For traditional insurance:
For parametric insurance:
Accepting basis risk is a part of insurance. When it comes to parametric insurance, by answering some of the questions above will get you to a claim value that will help keep your business going. If you’re buying commercial flood insurance, it’s more important to have money so that your business can recover once the waters have subsided rather than having perfect indemnity (if there is such a thing) months later. Particularly if the money goes to the liquidators during the closure.

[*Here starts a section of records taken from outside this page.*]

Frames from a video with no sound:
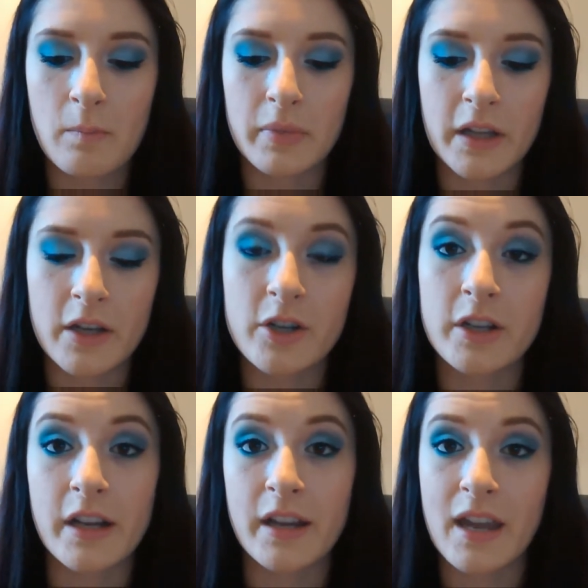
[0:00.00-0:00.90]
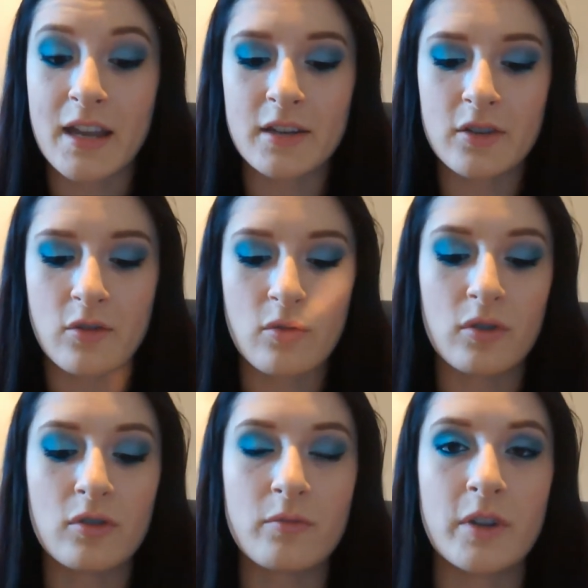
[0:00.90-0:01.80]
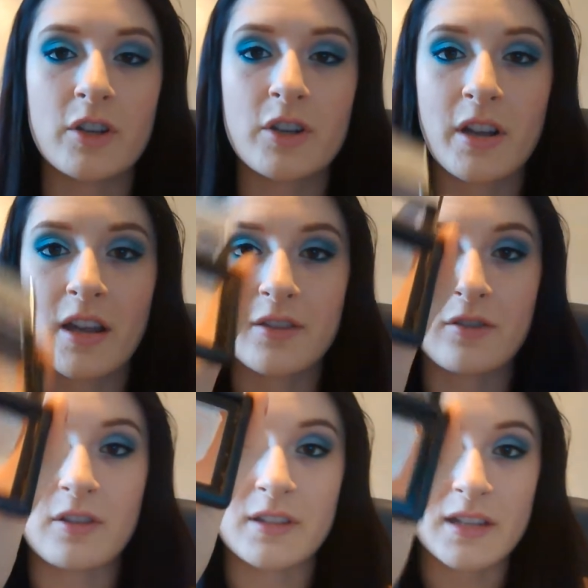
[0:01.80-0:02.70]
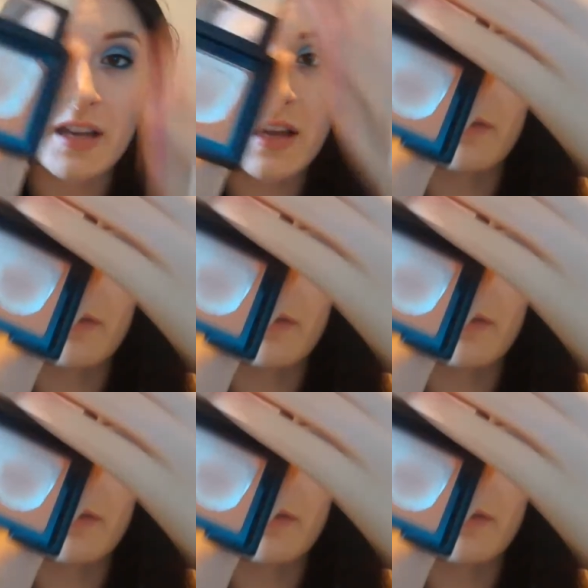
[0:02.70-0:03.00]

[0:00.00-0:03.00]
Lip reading: blush in Candid Coral, which, as you can see, I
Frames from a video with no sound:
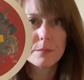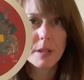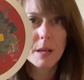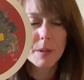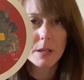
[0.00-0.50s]

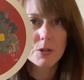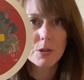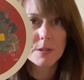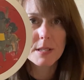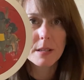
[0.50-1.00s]
image,
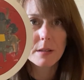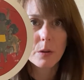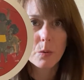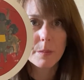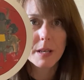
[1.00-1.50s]
you'll see that the
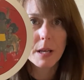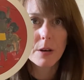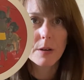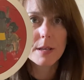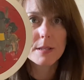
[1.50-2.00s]
woman
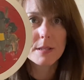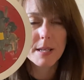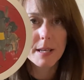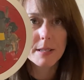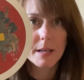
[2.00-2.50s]
here is
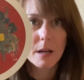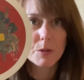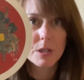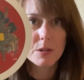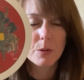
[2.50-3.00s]
standing up.
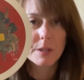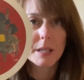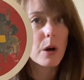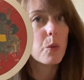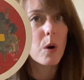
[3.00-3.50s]
She's
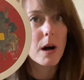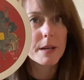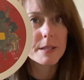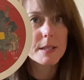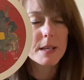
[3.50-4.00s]
holding a
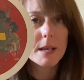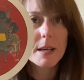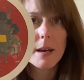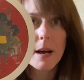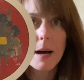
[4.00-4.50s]
wand,
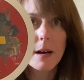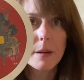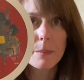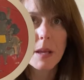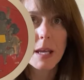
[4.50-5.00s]

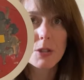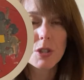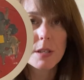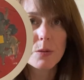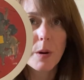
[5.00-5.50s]
and
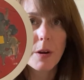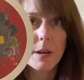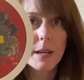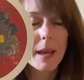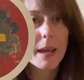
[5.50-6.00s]
she's
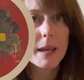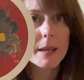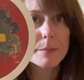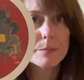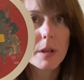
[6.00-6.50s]
wearing a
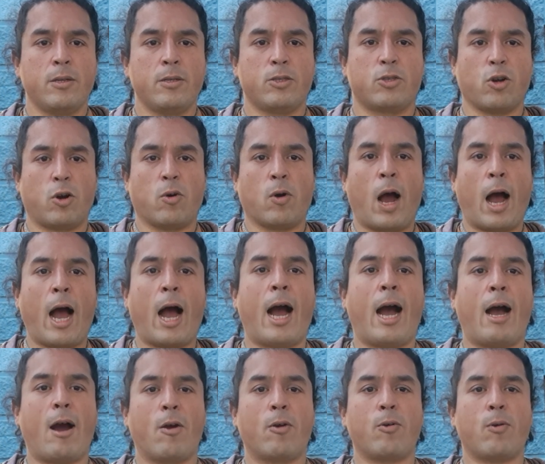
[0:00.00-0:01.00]
So
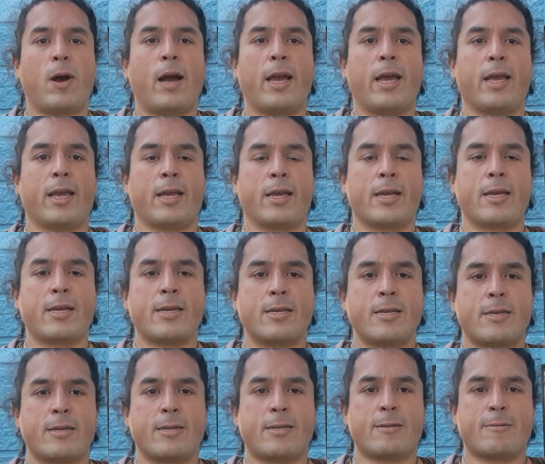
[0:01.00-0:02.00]
how do I
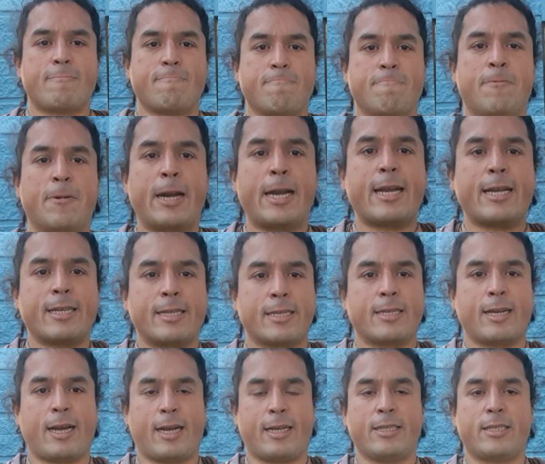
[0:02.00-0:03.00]
bring
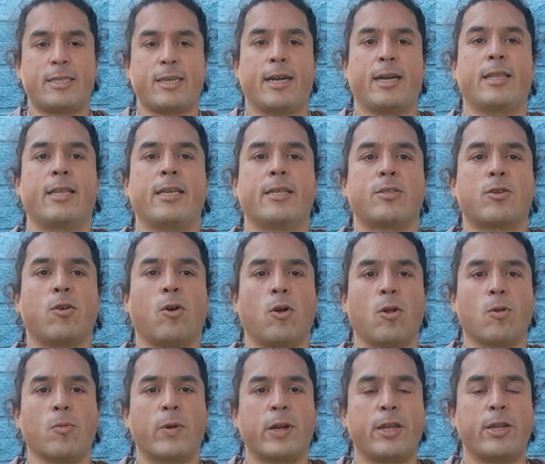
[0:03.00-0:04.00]
and share this
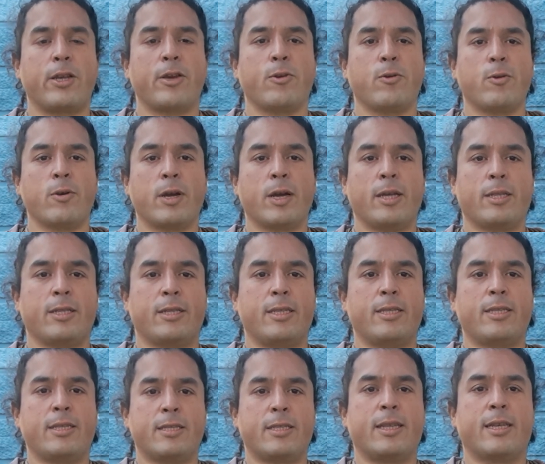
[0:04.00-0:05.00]
goal with you?
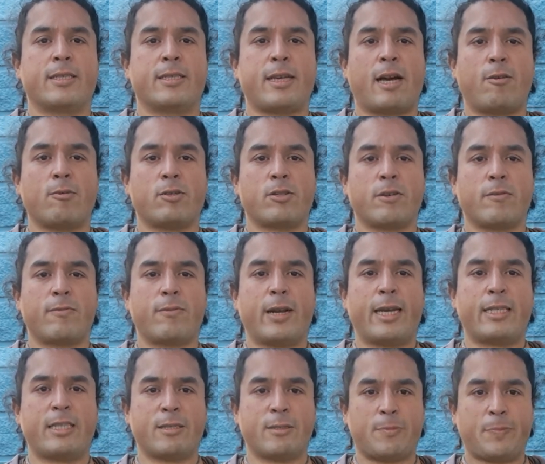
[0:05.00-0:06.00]
This is the Sounds of
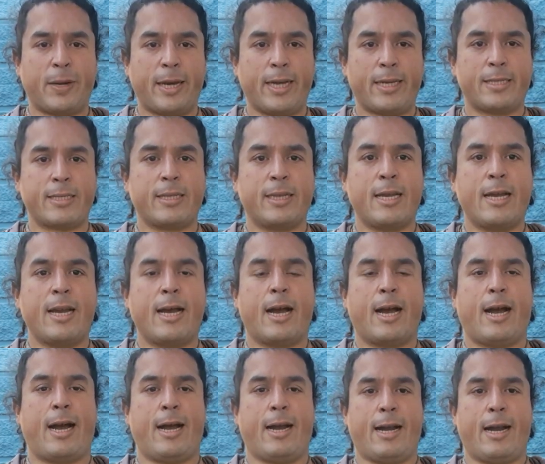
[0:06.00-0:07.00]
Rage space,
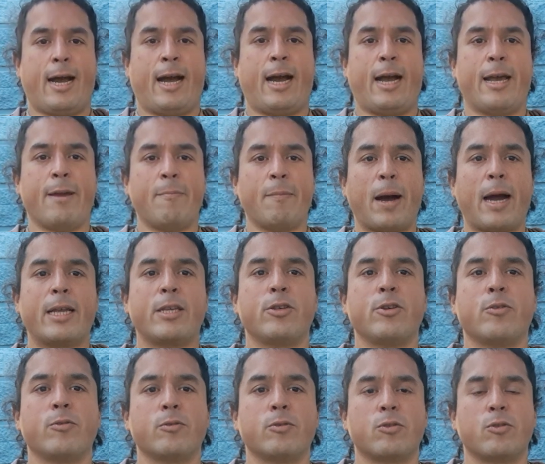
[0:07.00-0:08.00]
and I invite
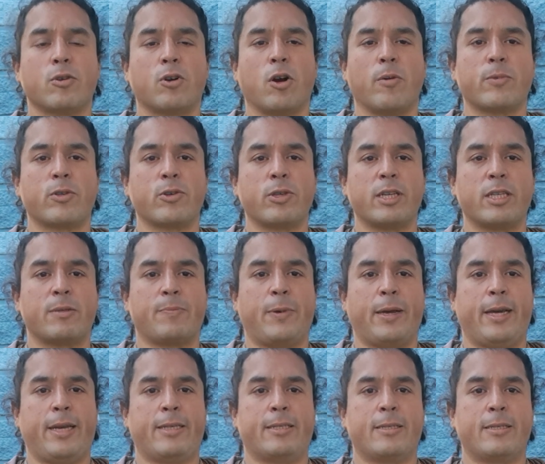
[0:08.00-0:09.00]
you to come to this
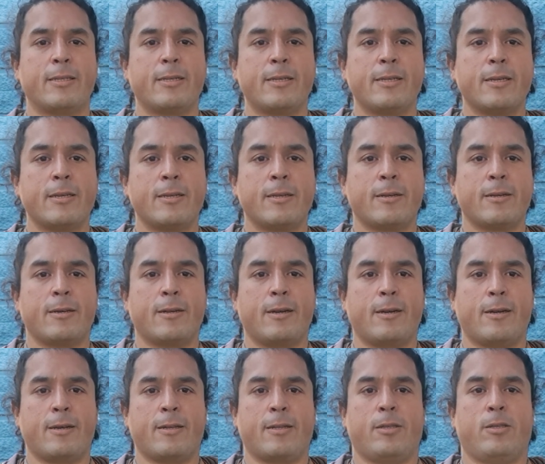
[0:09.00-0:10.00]
space
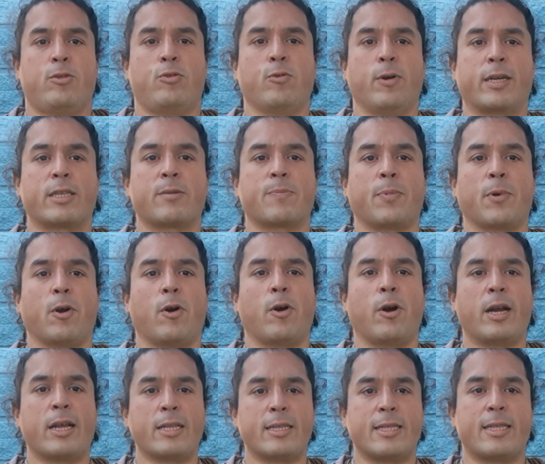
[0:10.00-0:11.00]
to
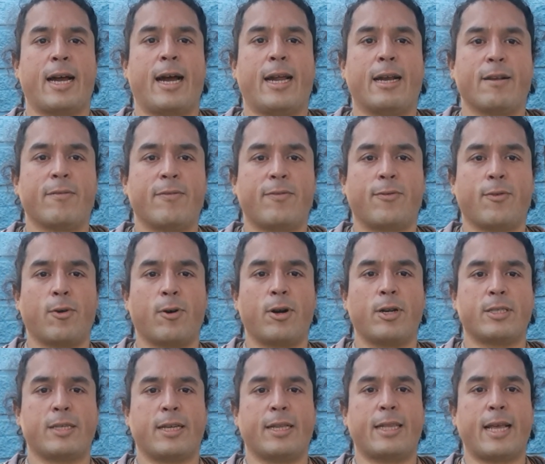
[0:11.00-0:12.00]
explore that
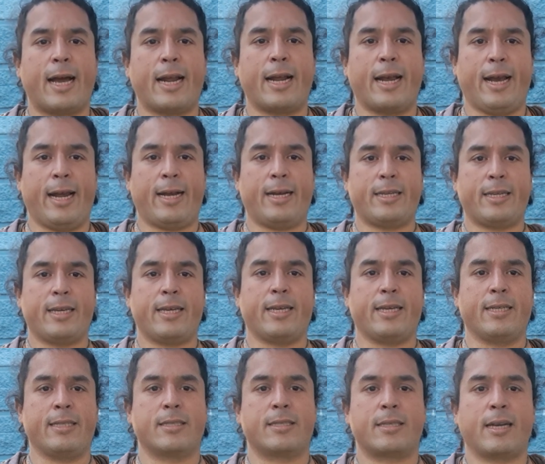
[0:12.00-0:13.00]
force and that energy
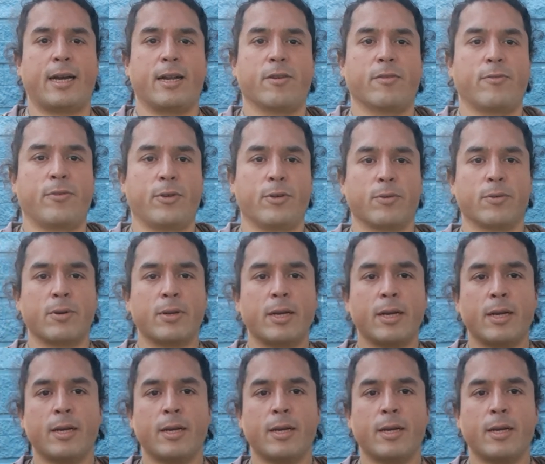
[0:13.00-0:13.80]
inside of you,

Parametric insurance is all about protecting the cash flow. If you have the cash to survive after a catastrophe, then your insurance has done its job. Picking payouts can be as much about budgets as needs – so it’s important to find balance. That way you can decide when you are happy with your level of basis risk.
With the help of broker and insurer guidance you can get there so the next catastrophe doesn’t mean the end of your business.